James Barker was a technical photographer, working with Washington State University’s Division of Industrial Research in Pullman, Washington, when he received an unexpected phone call from a colleague: the university had pulled emergency funds together to send three representatives to Selma, Alabama, in anticipation of the third march organized by Dr. Martin Luther King, Jr., and the Southern Christian Leadership Conference (SCLC). The WSU group would join tens of thousands of others from around the country, compelled to join King and civil rights marchers after the violent outcome of the first march, dubbed Bloody Sunday, had left 17 marchers injured at the hands of state and local police.

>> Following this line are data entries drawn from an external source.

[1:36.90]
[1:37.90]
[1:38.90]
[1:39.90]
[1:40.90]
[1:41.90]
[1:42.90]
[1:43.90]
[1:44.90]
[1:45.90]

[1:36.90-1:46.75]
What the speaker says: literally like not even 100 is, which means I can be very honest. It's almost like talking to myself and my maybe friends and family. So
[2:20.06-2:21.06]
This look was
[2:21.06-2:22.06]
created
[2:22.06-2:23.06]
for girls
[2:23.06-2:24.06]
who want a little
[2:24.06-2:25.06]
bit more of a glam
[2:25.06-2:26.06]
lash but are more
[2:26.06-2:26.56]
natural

Barker, who spent his weekends and vacations conducting photographic studies of people (migrant workers in Yakima, for instance, or a redevelopment area in San Francisco) had been shortlisted. If he were selected to attend the march, his colleague told him, he’d be on a plane that evening bound for the Deep South.
“I was aware of the kind of violence that was pictured of the attempt of the first march, but of course, it was a long ways away,” Barker says.

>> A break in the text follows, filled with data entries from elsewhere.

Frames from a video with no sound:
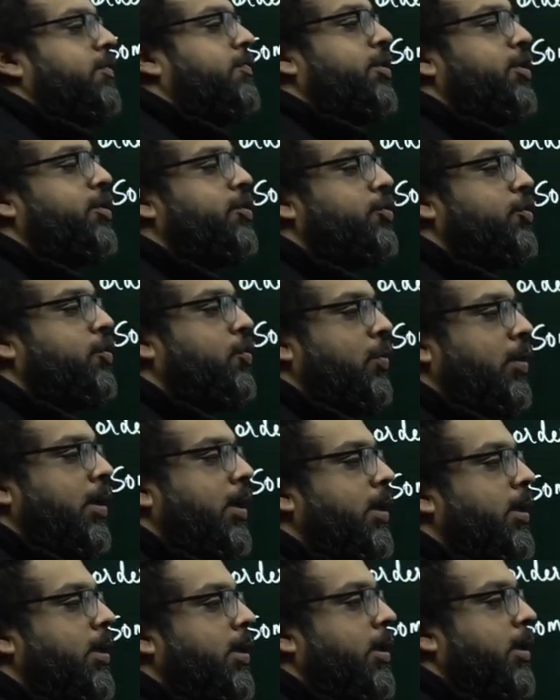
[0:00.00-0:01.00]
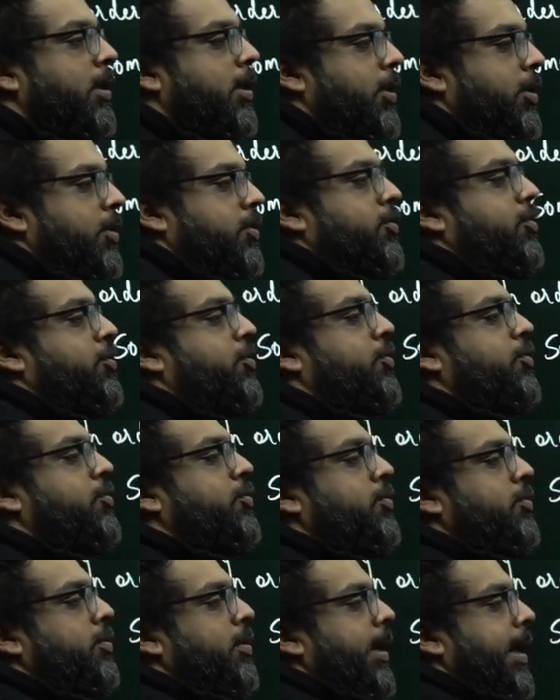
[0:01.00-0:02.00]
this rule
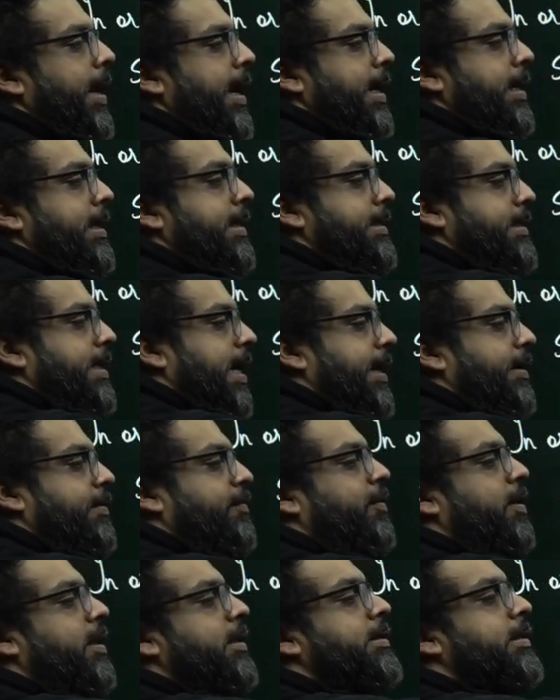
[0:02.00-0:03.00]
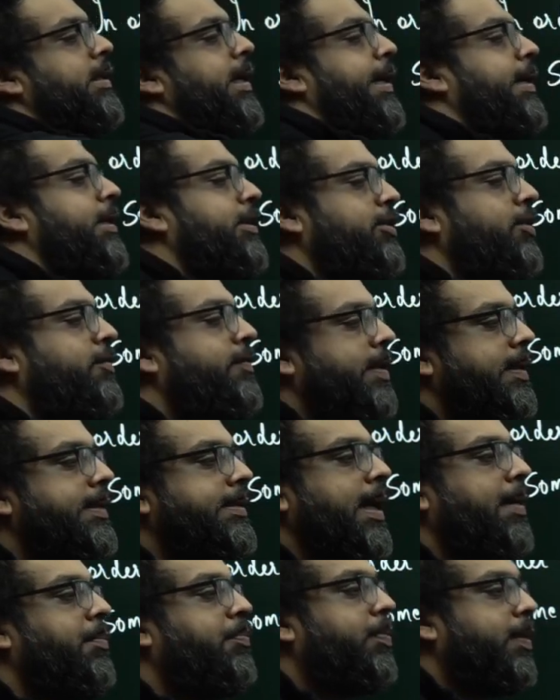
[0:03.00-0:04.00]
through a diverse range of
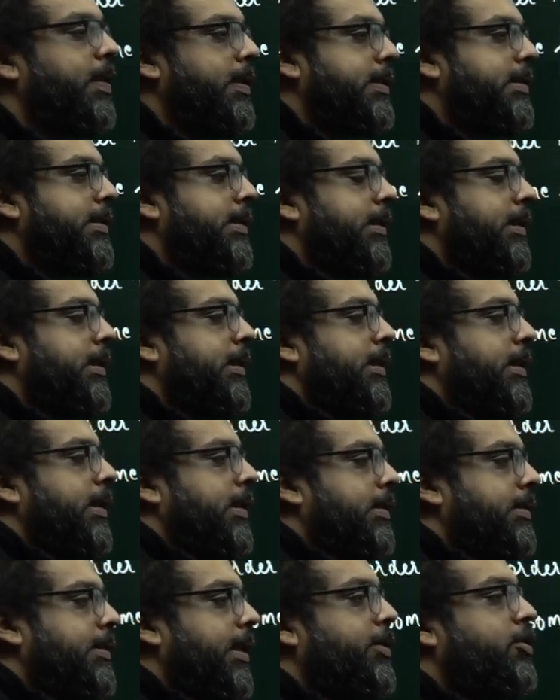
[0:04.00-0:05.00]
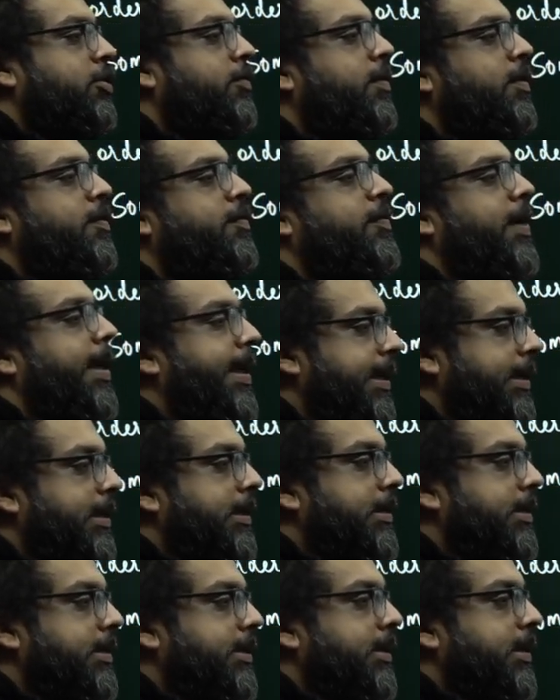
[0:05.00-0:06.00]
examples that you will find
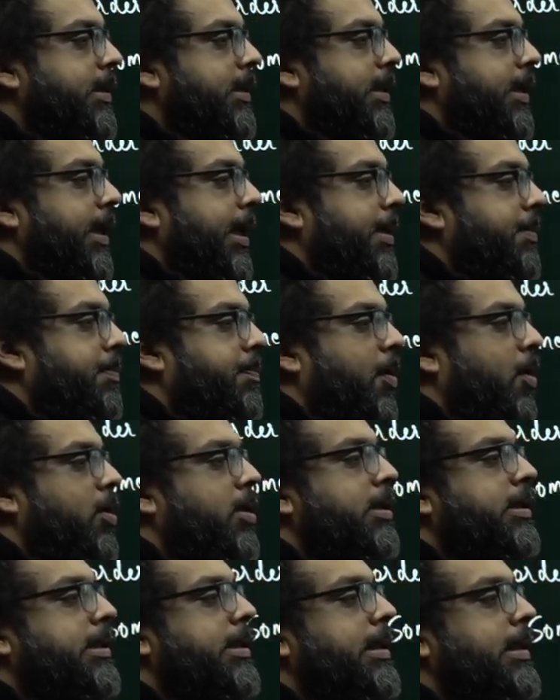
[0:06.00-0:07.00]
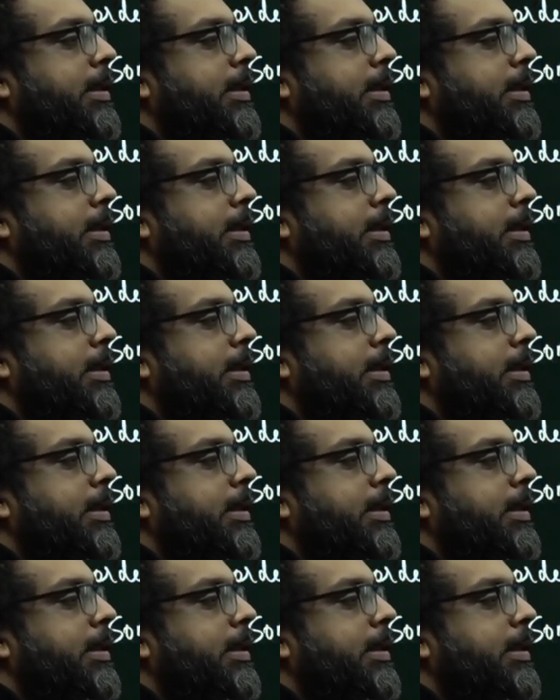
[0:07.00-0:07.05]
in polity, in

“It all happened extraordinarily quickly. The first thing I did [after the call] was go to the refrigerator and see if there was enough film. I was operating in an utter frenzy, wondering what to carry in order to be able to be portable and move very quickly.”

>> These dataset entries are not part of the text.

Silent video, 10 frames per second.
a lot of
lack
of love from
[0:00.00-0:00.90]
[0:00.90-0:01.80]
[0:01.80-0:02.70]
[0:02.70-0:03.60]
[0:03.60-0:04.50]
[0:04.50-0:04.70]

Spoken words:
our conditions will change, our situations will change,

Later that day, Barker found out that he had been selected by the university to travel to Selma. In preparing to head to Alabama, Barker chose his photography equipment carefully, optimizing for simplicity and ease of movement. He took a single Leica with a moderate wide angle lens, which allowed him to take photographs up-close, from inside the march. “My involvement was more of a participant observer, not a press person looking from the outside thinking what kind of story can a photo generate,” he says.